Saved entries
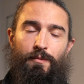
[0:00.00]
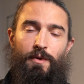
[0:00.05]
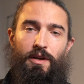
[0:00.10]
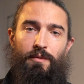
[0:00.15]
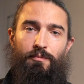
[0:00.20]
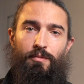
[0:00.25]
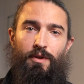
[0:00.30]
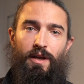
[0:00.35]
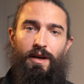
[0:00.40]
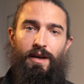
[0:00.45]

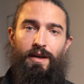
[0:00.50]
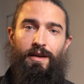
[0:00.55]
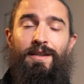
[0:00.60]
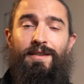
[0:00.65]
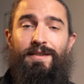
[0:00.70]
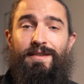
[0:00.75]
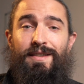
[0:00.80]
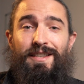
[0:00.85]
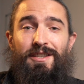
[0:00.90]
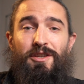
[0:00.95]
into play.
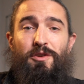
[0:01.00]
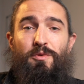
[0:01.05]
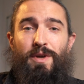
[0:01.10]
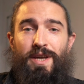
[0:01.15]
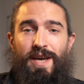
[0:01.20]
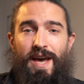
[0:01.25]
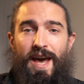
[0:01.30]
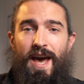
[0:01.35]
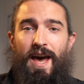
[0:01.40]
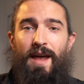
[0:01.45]
See, you
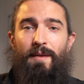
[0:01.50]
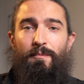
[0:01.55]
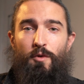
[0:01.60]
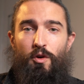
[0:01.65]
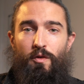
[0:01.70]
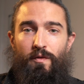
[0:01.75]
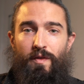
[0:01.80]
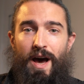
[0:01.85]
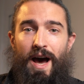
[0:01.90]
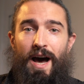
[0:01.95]
can
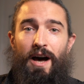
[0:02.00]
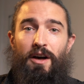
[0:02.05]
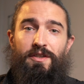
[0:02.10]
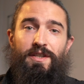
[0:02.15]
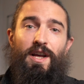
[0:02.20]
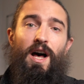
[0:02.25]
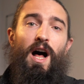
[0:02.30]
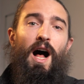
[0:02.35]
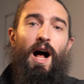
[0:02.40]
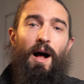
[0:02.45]
move the house
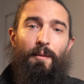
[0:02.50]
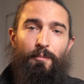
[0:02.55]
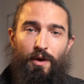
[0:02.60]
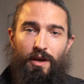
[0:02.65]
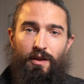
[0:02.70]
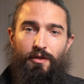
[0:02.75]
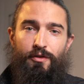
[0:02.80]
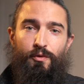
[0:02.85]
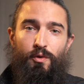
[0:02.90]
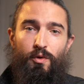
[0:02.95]
up
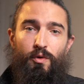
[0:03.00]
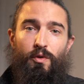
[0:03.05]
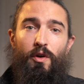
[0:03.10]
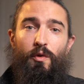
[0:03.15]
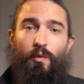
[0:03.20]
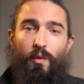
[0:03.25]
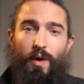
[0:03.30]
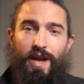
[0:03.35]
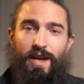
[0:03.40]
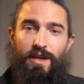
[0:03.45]
through
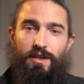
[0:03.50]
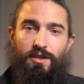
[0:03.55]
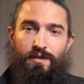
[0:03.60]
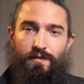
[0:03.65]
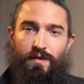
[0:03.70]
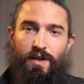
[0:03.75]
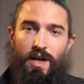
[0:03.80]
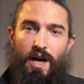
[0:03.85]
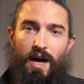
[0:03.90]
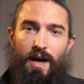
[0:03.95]
the range
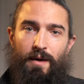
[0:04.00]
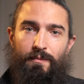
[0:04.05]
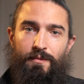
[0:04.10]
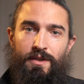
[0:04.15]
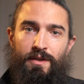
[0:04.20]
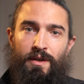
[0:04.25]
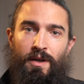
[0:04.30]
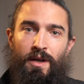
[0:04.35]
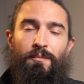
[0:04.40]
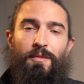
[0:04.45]
of
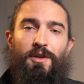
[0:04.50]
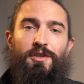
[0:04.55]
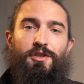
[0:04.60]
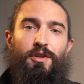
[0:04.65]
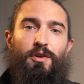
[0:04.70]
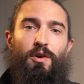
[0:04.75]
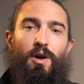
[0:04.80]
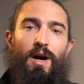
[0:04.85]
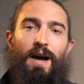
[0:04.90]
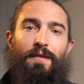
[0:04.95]
comps, but
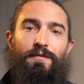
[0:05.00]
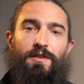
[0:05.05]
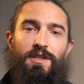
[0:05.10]
you don't have to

-- Task objective --
Without the pictures, return each entry exactly as given.

-- Response --
[0:00.00]
[0:00.05]
[0:00.10]
[0:00.15]
[0:00.20]
[0:00.25]
[0:00.30]
[0:00.35]
[0:00.40]
[0:00.45]

[0:00.50]
[0:00.55]
[0:00.60]
[0:00.65]
[0:00.70]
[0:00.75]
[0:00.80]
[0:00.85]
[0:00.90]
[0:00.95]
into play.
[0:01.00]
[0:01.05]
[0:01.10]
[0:01.15]
[0:01.20]
[0:01.25]
[0:01.30]
[0:01.35]
[0:01.40]
[0:01.45]
See, you
[0:01.50]
[0:01.55]
[0:01.60]
[0:01.65]
[0:01.70]
[0:01.75]
[0:01.80]
[0:01.85]
[0:01.90]
[0:01.95]
can
[0:02.00]
[0:02.05]
[0:02.10]
[0:02.15]
[0:02.20]
[0:02.25]
[0:02.30]
[0:02.35]
[0:02.40]
[0:02.45]
move the house
[0:02.50]
[0:02.55]
[0:02.60]
[0:02.65]
[0:02.70]
[0:02.75]
[0:02.80]
[0:02.85]
[0:02.90]
[0:02.95]
up
[0:03.00]
[0:03.05]
[0:03.10]
[0:03.15]
[0:03.20]
[0:03.25]
[0:03.30]
[0:03.35]
[0:03.40]
[0:03.45]
through
[0:03.50]
[0:03.55]
[0:03.60]
[0:03.65]
[0:03.70]
[0:03.75]
[0:03.80]
[0:03.85]
[0:03.90]
[0:03.95]
the range
[0:04.00]
[0:04.05]
[0:04.10]
[0:04.15]
[0:04.20]
[0:04.25]
[0:04.30]
[0:04.35]
[0:04.40]
[0:04.45]
of
[0:04.50]
[0:04.55]
[0:04.60]
[0:04.65]
[0:04.70]
[0:04.75]
[0:04.80]
[0:04.85]
[0:04.90]
[0:04.95]
comps, but
[0:05.00]
[0:05.05]
[0:05.10]
you don't have to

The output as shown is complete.